[TASK OBJECTIVE]:
Copy the records exactly, every one of them.

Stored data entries
◇ ◇ ◇ ◇ ◇

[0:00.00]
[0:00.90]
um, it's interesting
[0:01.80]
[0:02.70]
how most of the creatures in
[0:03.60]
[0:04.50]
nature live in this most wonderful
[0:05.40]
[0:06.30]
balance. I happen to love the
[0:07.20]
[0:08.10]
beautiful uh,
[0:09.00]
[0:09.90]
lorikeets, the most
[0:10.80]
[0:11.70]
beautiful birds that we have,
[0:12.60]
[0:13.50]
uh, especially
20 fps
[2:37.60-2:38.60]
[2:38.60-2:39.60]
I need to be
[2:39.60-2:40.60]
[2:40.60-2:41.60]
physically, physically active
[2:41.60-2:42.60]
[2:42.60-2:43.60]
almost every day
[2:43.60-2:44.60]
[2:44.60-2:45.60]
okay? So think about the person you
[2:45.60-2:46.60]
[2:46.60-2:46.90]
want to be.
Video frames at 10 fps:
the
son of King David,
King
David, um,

◇ ◇ ◇ ◇ ◇

[RESPONSE TO THIS TASK]:
[0:00.00]
[0:00.90]
um, it's interesting
[0:01.80]
[0:02.70]
how most of the creatures in
[0:03.60]
[0:04.50]
nature live in this most wonderful
[0:05.40]
[0:06.30]
balance. I happen to love the
[0:07.20]
[0:08.10]
beautiful uh,
[0:09.00]
[0:09.90]
lorikeets, the most
[0:10.80]
[0:11.70]
beautiful birds that we have,
[0:12.60]
[0:13.50]
uh, especially
20 fps
[2:37.60-2:38.60]
[2:38.60-2:39.60]
I need to be
[2:39.60-2:40.60]
[2:40.60-2:41.60]
physically, physically active
[2:41.60-2:42.60]
[2:42.60-2:43.60]
almost every day
[2:43.60-2:44.60]
[2:44.60-2:45.60]
okay? So think about the person you
[2:45.60-2:46.60]
[2:46.60-2:46.90]
want to be.
Video frames at 10 fps:
the
son of King David,
King
David, um,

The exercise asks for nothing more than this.